T-Triomax solution 25 mg / ml 4 ml ampoule № 10
Author Ольга Кияница
2017-05-11
| Amount in a package | 10 |
|---|---|
| Product form | Ampoules Solution |
| Manufacturer | Darnitsa ZAO (Ukraine, Kiev) |
| Registration certificate | UA/13848/01/01 |
| The main medicament | T-TRIOMAX |
| morion code | 318169 |
T-Triomax (T-TRIOMAX) instructions for use
Composition
active substance: morpholinium salt of thiazotonic acid; 1 ml morpholinium salt of thiazotonic acid 25 mg
excipients: water for injection.
Dosage form
Injection.
Basic physical and chemical properties:
transparent colorless or slightly yellowish liquid.
Pharmacological group
Cardiological preparations. ATX C01E C code
Pharmacological properties
Pharmacodynamics.
The active substance of the drug has anti-ischemic, membrane-stabilizing, antioxidant and immunomodulating action.
The mechanism of action of the drug is associated with increased compensatory activation of anaerobic glycolysis and activation of oxidation processes in the Krebs cycle, while maintaining the intracellular ATP.
The presence in the structure of the molecule of the morpholinium salt of the thiazotonic acid of the thiol of sulfur, for which the redox properties are characteristic, and the tertiary nitrogen, which binds the excess of hydrogen ions, activates the antioxidant system. The strong reducing properties of the thiol group cause a reaction with the active forms of oxygen and lipid radicals, and the reactivation of antiradical enzymes - superoxide dismutase, catalase and glutathione peroxidase - prevents the initiation of reactive oxygen species.
Improvement of rheological properties of blood is carried out due to the activation of the fibrinolytic system.
The effect leads to inhibition of lipid oxidation in ischemic areas of the myocardium, a decrease in the sensitivity of the myocardium to catecholamines, prevention of progressive suppression of the contractile function of the heart, stabilization and reduction, respectively, of the necrosis zone and myocardial ischemia.
Improving the metabolic processes of the myocardium, increasing its contractility, promoting the normalization of the heart rate allows us to recommend a drug for treating patients with various forms of coronary heart disease.

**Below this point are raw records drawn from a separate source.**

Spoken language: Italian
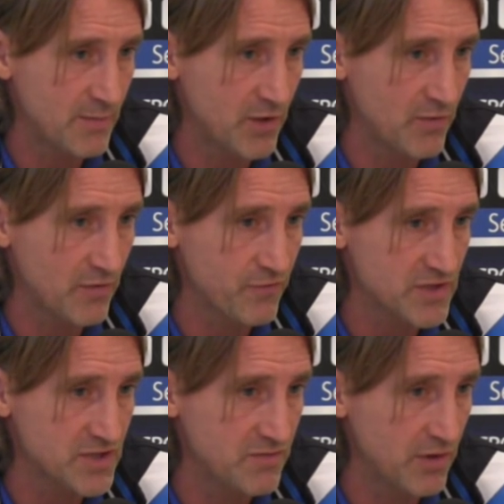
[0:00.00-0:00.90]
alla manovra
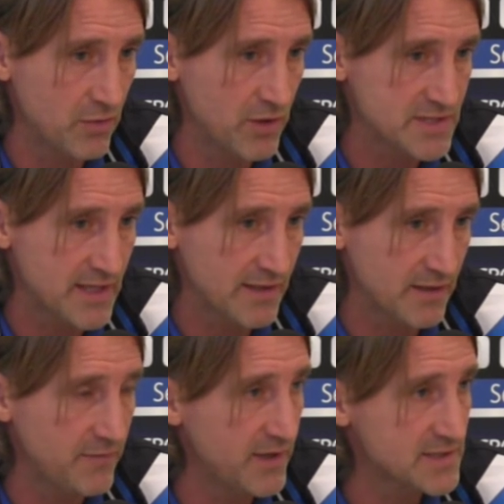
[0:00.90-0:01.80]
offensiva non è stata
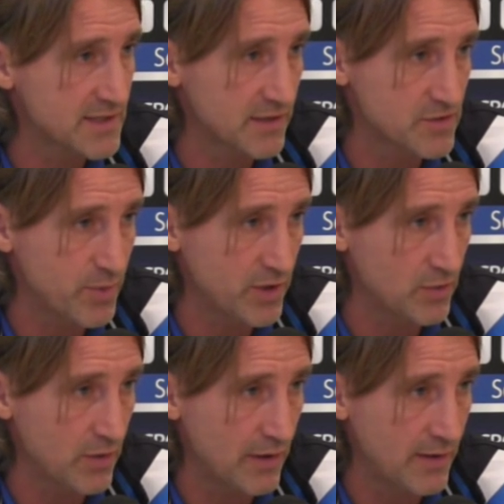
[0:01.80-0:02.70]
diversa
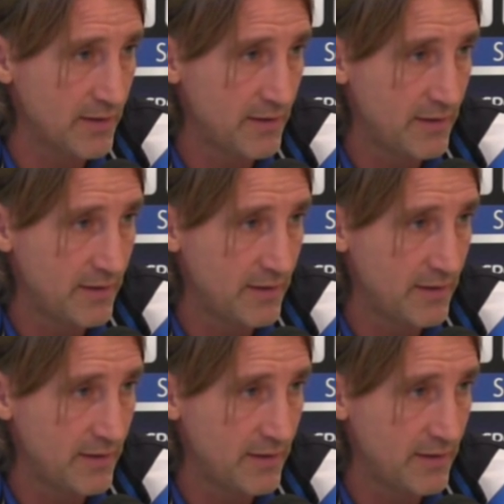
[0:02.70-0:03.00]
rispetto a,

In parallel with the use of the drug in cardiology, it is used in the treatment of diseases of the liver and other internal organs, given its high hepatoprotective properties. Morpholinium salt of thiazotonic acid prevents the destruction of hepatocytes, reduces the degree of fatty infiltration and the spread of centrolobular liver necrosis, promotes the processes of reparative regeneration of hepatocytes, normalizes protein, carbohydrate, lipid and pigment metabolism in them. It also increases the rate of synthesis and excretion of bile, normalizes its chemical composition.
Pharmacokinetics.
When administered, the maximum concentration of morpholinium salt of thiazotonic acid in blood plasma is reached after 0.84 hours, with intravenous salt after 0.1 hours. Binding with blood proteins is not more than 10%. Accumulated mainly in the kidneys - 31%, as well as in large quantities in the large intestine, heart, spleen, least of all - in the small intestine and lungs (1-2%).
Indications
In the complex treatment of coronary heart disease: angina pectoris, myocardial infarction, postinfarction cardiosclerosis.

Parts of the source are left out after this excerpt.